• Problem to solve
Pictures aside, return every line below exactly as written.

• Data in this exercise
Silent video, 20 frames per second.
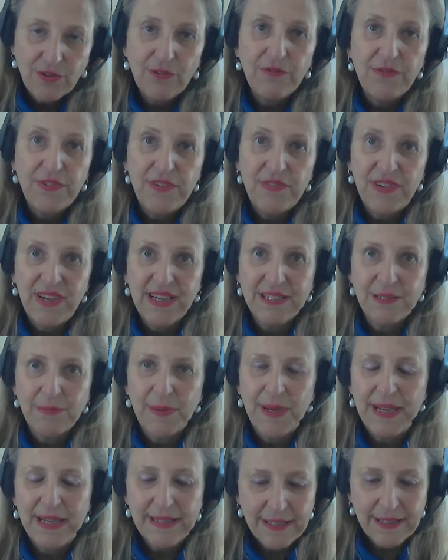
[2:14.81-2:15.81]
Le Vif
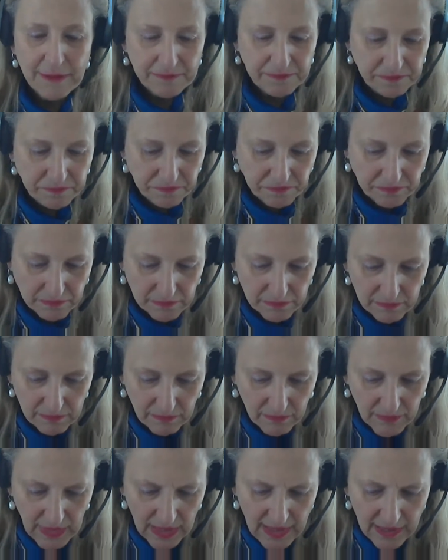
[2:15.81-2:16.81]
l'Express.
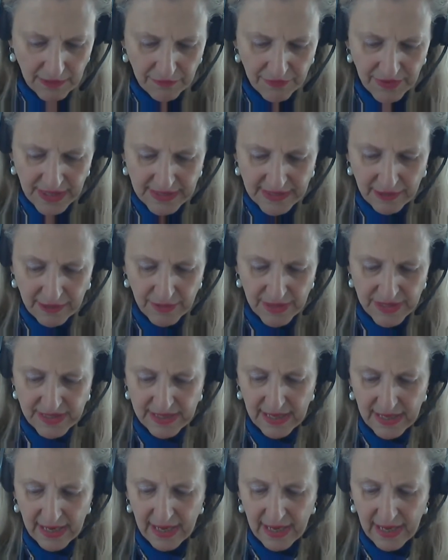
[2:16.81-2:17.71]
And in fact, I was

• Finished task
Silent video, 20 frames per second.
[2:14.81-2:15.81]
Le Vif
[2:15.81-2:16.81]
l'Express.
[2:16.81-2:17.71]
And in fact, I was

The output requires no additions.